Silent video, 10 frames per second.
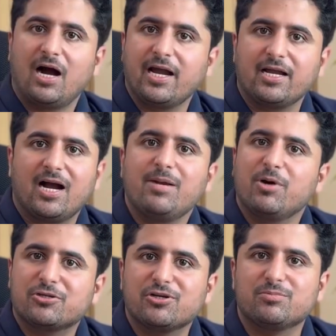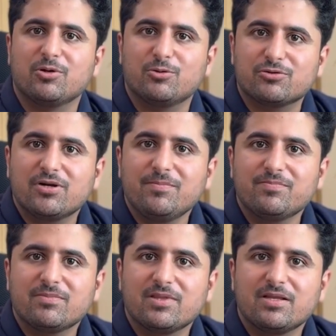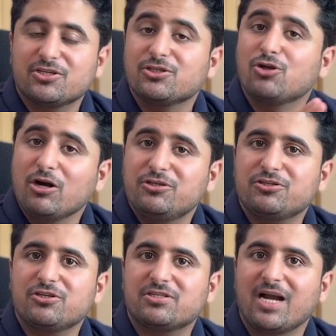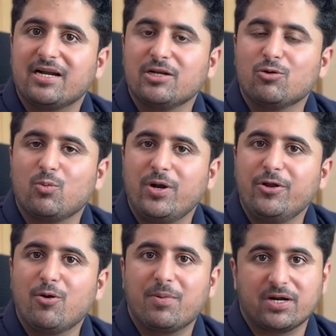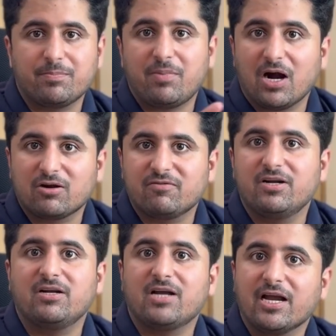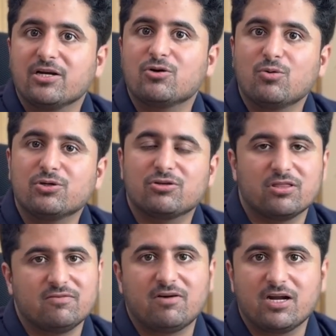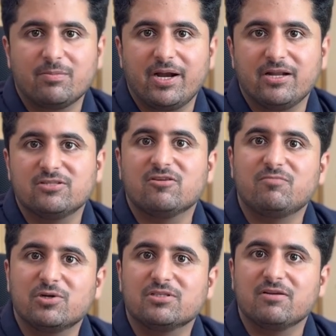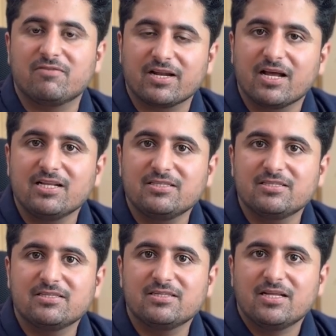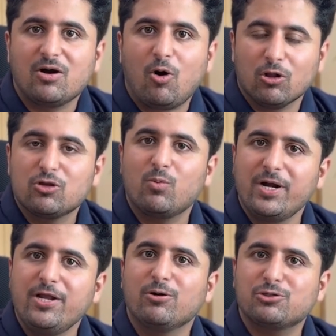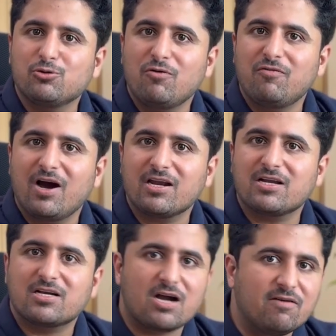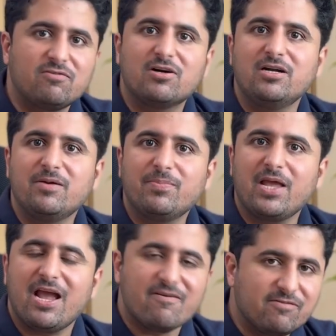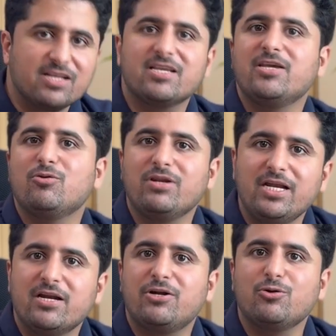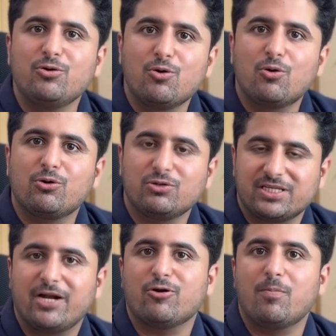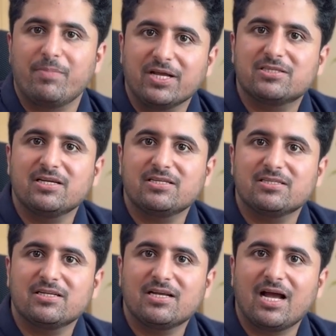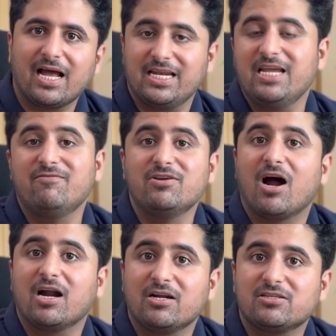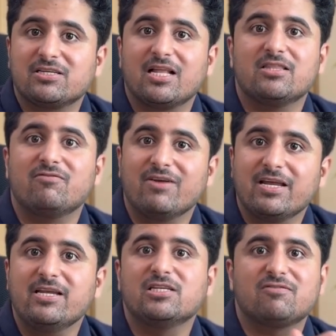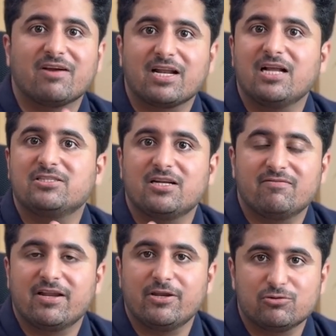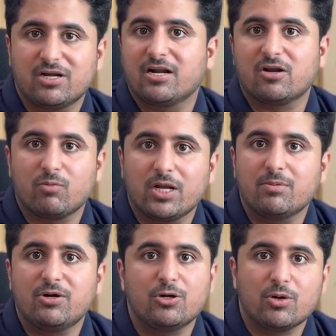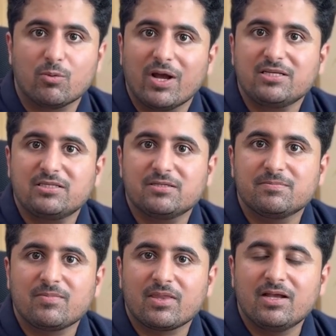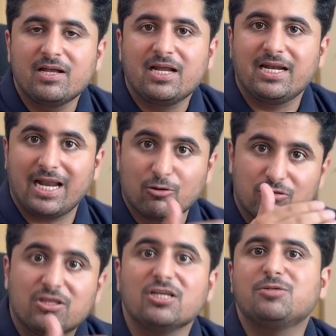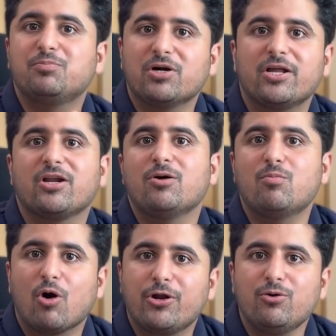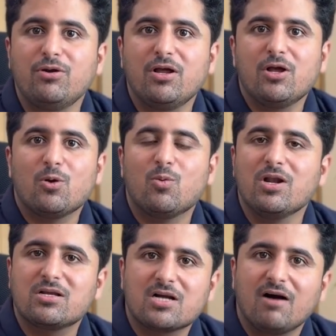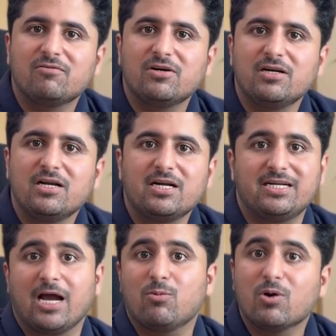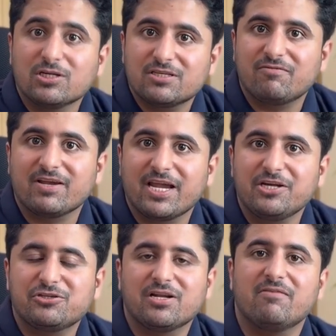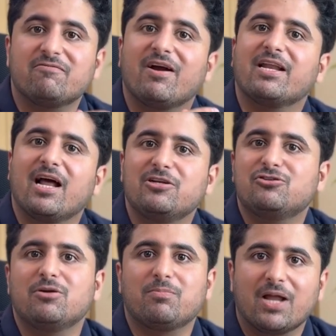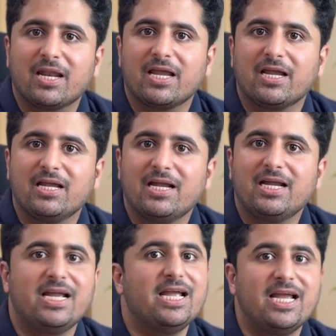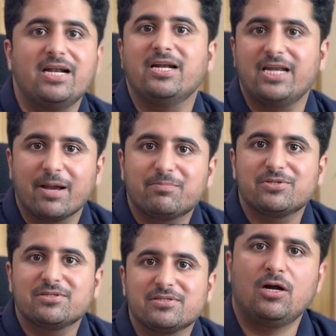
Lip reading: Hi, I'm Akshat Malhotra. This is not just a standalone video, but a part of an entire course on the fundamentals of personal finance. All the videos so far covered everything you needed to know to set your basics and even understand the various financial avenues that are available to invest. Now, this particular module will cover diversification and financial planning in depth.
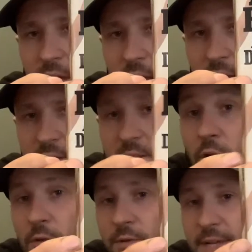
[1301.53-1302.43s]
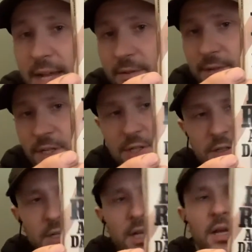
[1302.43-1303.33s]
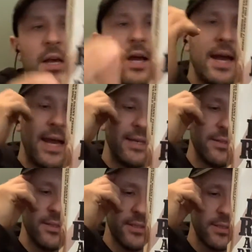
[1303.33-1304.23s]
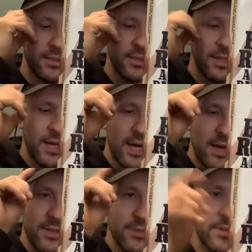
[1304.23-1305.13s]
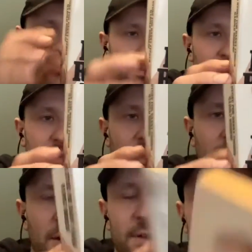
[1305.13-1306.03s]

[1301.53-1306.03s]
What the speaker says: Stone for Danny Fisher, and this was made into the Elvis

◆ Task: Each entry above should be returned exactly as written, minus its pictures.

◆ Finished task:
Silent video, 10 frames per second.
Lip reading: Hi, I'm Akshat Malhotra. This is not just a standalone video, but a part of an entire course on the fundamentals of personal finance. All the videos so far covered everything you needed to know to set your basics and even understand the various financial avenues that are available to invest. Now, this particular module will cover diversification and financial planning in depth.
[1301.53-1302.43s]
[1302.43-1303.33s]
[1303.33-1304.23s]
[1304.23-1305.13s]
[1305.13-1306.03s]

[1301.53-1306.03s]
What the speaker says: Stone for Danny Fisher, and this was made into the Elvis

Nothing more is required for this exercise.